Jacob looked at her with eyes that were tired of living. Élisabeth handed him water and a pill to help him sleep and eased him up to swallow it.
“Thank you,” the old man said, reclining again and closing his eyes.
Walking away, Élisabeth could not keep herself from crying.
“Are you all right?” her colleague Madeleine Dreyfus asked. She was a psychologist.
“No, no, I’m not.” Élisabeth could not say why the story of that man in particular touched her more than the children lying on cots all around him or the terror in the face of the mother who was about to give birth.
“Take a break,” Madeleine said. “Most everyone in here will be asleep soon; they’re worn out.”
“You do understand that a lot of these people won’t wake up tomorrow?” Élisabeth asked.
Madeleine gave a sad sigh. “That might be for the best.”

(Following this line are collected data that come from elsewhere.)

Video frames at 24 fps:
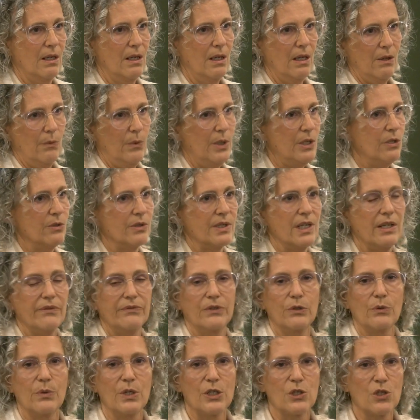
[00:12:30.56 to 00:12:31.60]
We don't have
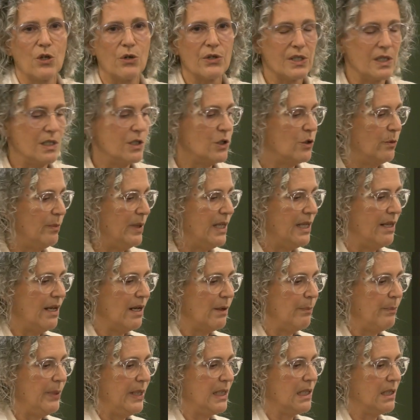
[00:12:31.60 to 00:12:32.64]
the resources to be there
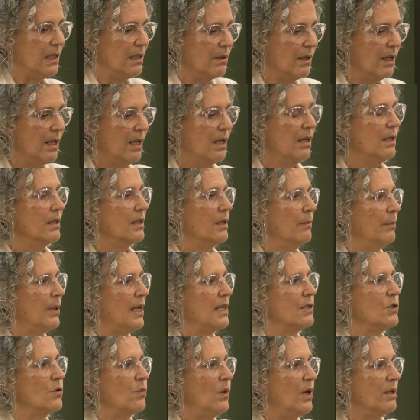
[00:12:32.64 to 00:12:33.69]
picking the
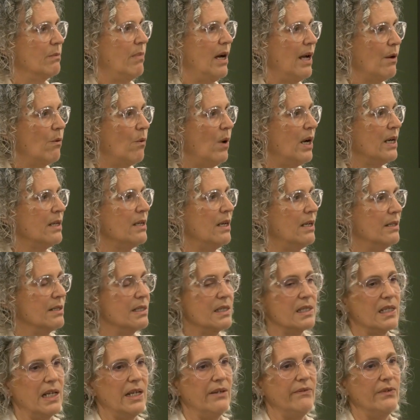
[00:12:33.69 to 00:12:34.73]
plants one by one and
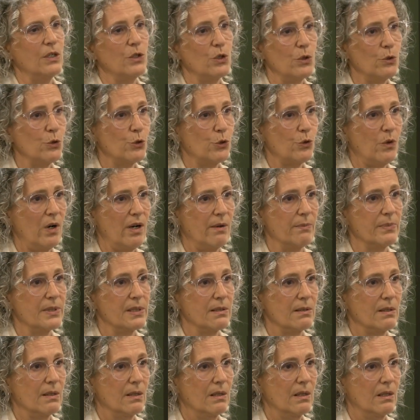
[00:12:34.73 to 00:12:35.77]
saving 2 shrubs.
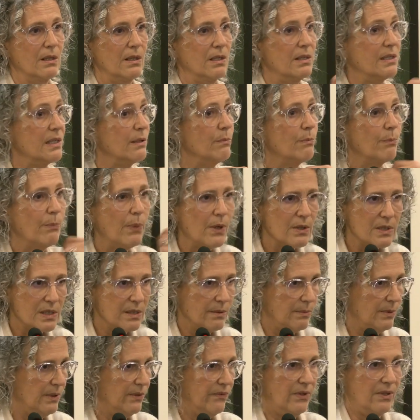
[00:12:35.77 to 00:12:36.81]
It's
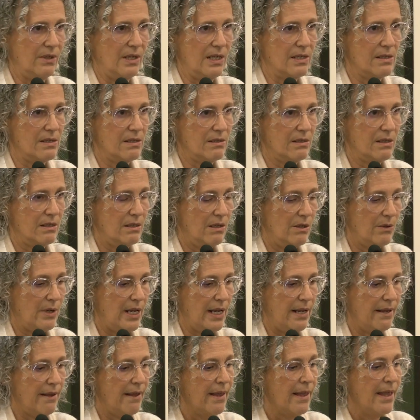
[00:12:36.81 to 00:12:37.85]
impossible for us,
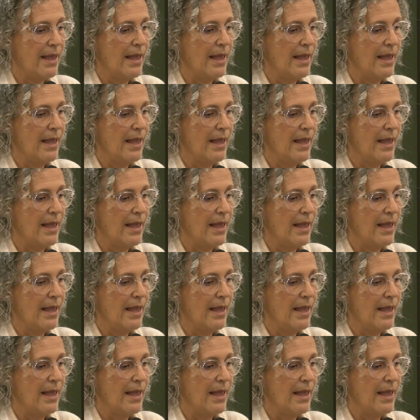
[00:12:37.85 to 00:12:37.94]
okay?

Élisabeth headed for the room at the back of the infirmary, a small office with a bed. She allowed herself to lie down, and sleep came quickly.
* * *
Élisabeth started awake a few hours later. She could not remember where she was and did not know what time it was. Everything was quiet. She studied the light coming through the opaque window. In her groggy haze, she did not notice the man sitting in the room’s only chair and working under a dim lamp on the desk.
He cleared his throat, and Élisabeth jumped again.
“I’m sorry to have frightened you. I’m Dr. Weill, Joseph Weill.”
“Oh, Dr. Weill, we met one time at Gurs.”
“Indeed we did. You’re Élisabeth, correct?”
She nodded.
“Gilbert Lesage asked me to come by. Apparently the camp medic resigned? I can’t say that I blame him. It’s complete chaos around here. I left my family at home and came as quickly as I could. Madeleine has briefed me on most of the cases here at the infirmary.”
Élisabeth sat up and held out her hand to shake the doctor’s. “We’ve got a very difficult couple of days ahead of us.”
“My father, who was a rabbi in Strasbourg, once told me that the great rabbi Simcha Bunim always carried two pieces of paper with him, one in each pocket. On one was written, ‘The world was created for me.’ And on the other, ‘I am but dirt and ashes.’ When he felt weak and powerless, he would take the first piece of paper out and read it. When he was tempted to forget that he was a mere mortal, he read the second.”
Élisabeth smiled. She understood perfectly what the doctor was trying to say: they were there to fulfill their duty and do all that they could. The rest was not up to them.